Court Opinion

ID: 3667573
Source: CourtListenerOpinion
Date Created: 2016-07-06 06:17:08.273773+00
Date Added: 2024-06-11T13:40:15.408265
License: Public Domain

We have arrived at a different conclusion.   (309) The intention, obviously, was to pass to the plaintiff the crop of corn which might be made on the ground in 1846; and it could be urged with some force that the words of the deed are broad enough to include the crop which was made, although it was not literally the crop on the ground when the deed was executed.
But admitting that, by an unforeseen event, the thing conveyed was destroyed, and that the second crop is not embraced by the words of the deed, it is clear that the title to this second crop was in the plaintiff. The land was his, and so were the farming utensils and horses.

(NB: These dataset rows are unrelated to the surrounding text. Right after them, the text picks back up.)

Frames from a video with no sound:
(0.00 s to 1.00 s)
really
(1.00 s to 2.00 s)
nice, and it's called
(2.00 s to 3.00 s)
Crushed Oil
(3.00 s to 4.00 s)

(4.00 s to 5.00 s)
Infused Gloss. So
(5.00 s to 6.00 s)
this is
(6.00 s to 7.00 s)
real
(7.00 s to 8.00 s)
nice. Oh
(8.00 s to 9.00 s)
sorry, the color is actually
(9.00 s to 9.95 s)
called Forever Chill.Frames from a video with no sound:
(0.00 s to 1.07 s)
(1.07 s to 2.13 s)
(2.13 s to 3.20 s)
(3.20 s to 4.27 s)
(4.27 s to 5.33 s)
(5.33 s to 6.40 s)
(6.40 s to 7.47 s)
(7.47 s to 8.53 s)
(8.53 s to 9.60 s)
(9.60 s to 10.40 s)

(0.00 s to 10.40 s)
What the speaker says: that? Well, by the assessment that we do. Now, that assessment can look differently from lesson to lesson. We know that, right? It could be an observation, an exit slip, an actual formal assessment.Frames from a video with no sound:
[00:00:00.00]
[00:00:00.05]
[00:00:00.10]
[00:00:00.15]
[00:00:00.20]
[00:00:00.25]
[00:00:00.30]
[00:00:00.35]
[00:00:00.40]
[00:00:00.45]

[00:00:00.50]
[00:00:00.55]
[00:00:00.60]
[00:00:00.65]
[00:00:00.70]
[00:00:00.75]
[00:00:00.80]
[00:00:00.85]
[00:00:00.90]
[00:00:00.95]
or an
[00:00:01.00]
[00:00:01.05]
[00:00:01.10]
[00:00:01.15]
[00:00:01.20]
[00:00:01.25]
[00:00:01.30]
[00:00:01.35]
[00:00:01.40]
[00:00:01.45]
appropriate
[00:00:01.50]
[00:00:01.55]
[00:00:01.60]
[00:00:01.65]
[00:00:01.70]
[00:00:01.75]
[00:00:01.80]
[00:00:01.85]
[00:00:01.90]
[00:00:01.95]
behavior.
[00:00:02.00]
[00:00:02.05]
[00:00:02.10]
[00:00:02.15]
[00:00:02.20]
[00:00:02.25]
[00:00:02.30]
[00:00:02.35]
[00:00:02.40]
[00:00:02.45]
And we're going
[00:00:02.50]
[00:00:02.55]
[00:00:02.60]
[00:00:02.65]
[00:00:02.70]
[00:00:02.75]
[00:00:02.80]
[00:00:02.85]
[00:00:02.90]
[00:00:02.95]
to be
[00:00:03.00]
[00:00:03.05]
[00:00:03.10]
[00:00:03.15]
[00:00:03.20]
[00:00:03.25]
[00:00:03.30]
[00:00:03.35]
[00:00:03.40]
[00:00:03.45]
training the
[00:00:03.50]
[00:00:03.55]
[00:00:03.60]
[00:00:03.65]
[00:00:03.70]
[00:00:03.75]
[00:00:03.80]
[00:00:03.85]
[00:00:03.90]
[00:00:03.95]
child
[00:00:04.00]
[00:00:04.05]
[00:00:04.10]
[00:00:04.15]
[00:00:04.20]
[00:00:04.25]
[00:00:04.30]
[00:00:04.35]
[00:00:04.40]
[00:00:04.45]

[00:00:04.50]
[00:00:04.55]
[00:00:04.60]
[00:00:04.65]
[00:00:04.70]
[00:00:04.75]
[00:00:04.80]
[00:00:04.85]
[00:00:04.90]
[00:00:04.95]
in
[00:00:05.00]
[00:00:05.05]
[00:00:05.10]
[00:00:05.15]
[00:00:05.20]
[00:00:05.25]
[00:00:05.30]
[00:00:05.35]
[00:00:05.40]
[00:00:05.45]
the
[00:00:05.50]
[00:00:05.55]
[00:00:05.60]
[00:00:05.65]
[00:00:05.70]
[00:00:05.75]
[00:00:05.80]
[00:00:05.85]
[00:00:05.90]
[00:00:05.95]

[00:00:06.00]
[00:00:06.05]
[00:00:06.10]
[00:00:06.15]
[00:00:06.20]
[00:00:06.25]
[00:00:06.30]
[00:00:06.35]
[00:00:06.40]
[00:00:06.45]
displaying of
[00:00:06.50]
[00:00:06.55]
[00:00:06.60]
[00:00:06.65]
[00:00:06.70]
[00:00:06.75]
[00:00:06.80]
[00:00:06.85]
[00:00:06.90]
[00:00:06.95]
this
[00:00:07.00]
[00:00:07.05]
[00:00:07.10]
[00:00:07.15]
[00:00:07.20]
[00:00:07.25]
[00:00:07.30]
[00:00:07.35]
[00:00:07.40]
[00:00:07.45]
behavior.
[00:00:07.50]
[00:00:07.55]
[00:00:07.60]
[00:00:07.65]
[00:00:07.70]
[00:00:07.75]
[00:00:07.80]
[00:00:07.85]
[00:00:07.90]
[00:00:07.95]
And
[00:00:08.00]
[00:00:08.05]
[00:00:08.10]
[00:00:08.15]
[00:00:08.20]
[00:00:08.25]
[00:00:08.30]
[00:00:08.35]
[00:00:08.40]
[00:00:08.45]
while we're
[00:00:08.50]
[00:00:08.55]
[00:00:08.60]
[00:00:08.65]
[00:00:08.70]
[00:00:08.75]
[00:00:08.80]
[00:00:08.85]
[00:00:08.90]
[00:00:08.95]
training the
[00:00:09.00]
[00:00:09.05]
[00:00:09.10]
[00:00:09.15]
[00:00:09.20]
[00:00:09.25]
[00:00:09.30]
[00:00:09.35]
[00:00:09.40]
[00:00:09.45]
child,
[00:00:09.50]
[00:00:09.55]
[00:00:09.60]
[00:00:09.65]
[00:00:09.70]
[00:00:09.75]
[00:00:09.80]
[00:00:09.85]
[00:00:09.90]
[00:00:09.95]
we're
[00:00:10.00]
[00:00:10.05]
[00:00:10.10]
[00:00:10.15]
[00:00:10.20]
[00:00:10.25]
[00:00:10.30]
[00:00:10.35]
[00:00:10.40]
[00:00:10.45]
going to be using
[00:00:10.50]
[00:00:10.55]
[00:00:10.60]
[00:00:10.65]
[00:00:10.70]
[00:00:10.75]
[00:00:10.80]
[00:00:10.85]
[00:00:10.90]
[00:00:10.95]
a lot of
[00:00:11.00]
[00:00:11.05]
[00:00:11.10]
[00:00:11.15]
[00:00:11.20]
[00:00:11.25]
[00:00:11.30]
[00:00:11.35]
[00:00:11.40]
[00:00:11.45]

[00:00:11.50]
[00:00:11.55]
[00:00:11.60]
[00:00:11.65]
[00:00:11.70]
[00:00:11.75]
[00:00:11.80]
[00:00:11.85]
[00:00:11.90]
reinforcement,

Lamb was permitted to remain on the land and cultivate the new crop, not for himself, as a lessee, but for the plaintiff, as his agent or servant; the consideration being that this substituted crop was to be applied to the payment of debts in the same way that the first crop and other property were to be. *Page 228 
So, although it may be that the crop did not pass by the words of the deed, it became the property of the plaintiff, because it was made for him and upon his land. This result follows necessarily from the relation of the parties. An understanding that Lamb was to make the new crop for the plaintiff, in the place of the crop destroyed, is as plainly to be implied as if it had been expressed in so many words.
There must be a venire de novo.
PER CURIAM.                           Judgment accordingly.